_Action item_: Please keep pictures out of the copy, and print exactly the lines from the one containing "[00:00:02.70]" through the end of the records.

[Collected data entries]
________________________
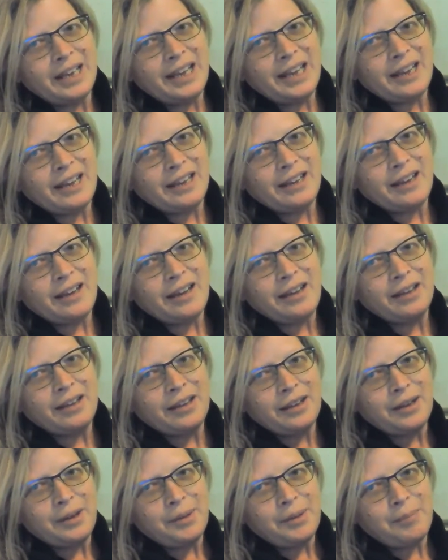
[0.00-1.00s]
Egg.
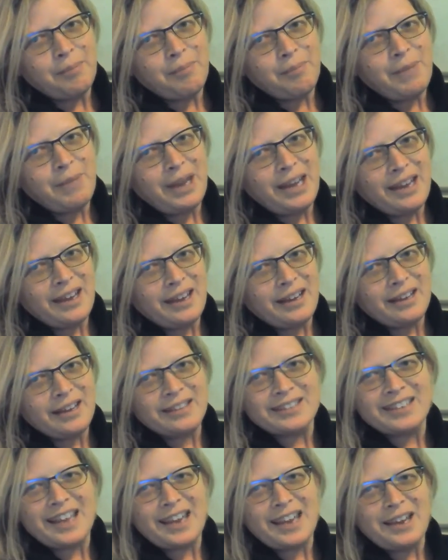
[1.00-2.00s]

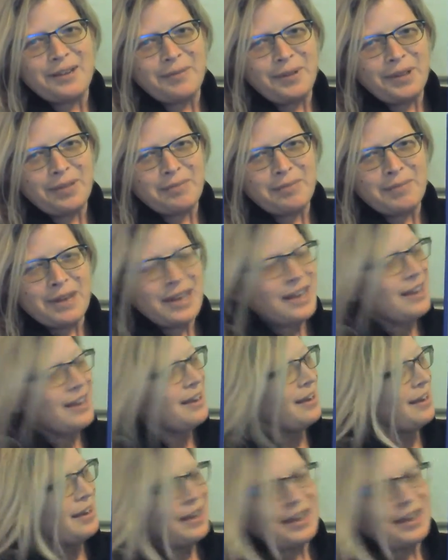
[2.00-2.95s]
Meg. Say it with me.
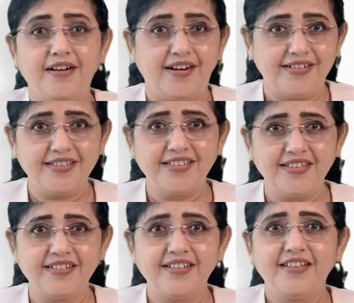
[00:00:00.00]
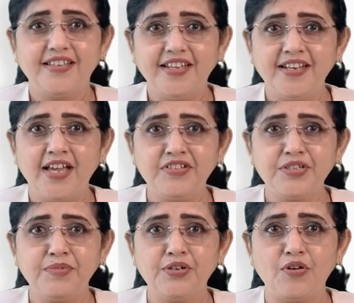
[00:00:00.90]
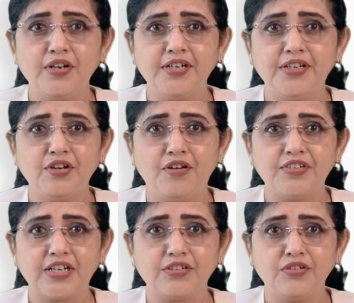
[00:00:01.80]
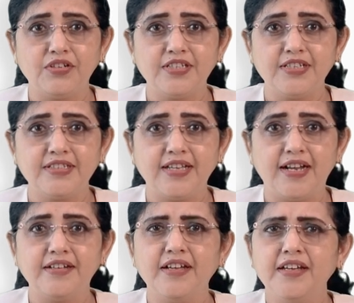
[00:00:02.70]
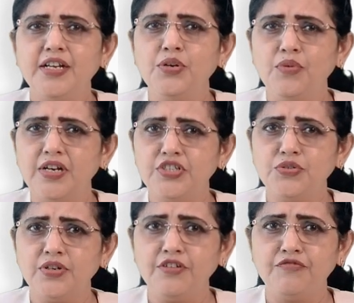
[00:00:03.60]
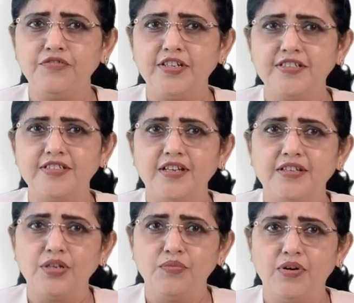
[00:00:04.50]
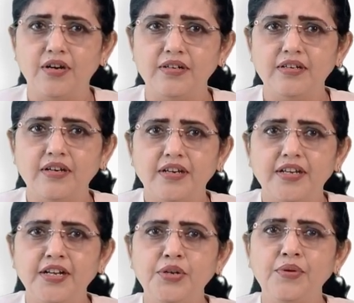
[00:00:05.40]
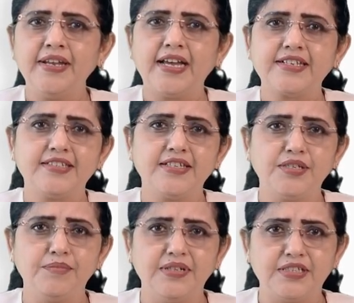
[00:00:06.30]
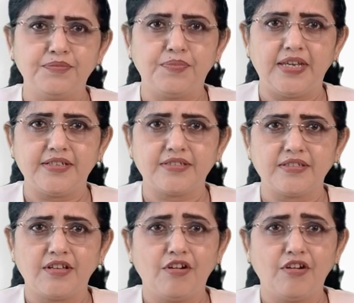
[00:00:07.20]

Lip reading: Another inevitable quality of technology is that it virtually fits the world into an accessible space.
________________________
_Solution to this exercise_:
[00:00:02.70]
[00:00:03.60]
[00:00:04.50]
[00:00:05.40]
[00:00:06.30]
[00:00:07.20]

Lip reading: Another inevitable quality of technology is that it virtually fits the world into an accessible space.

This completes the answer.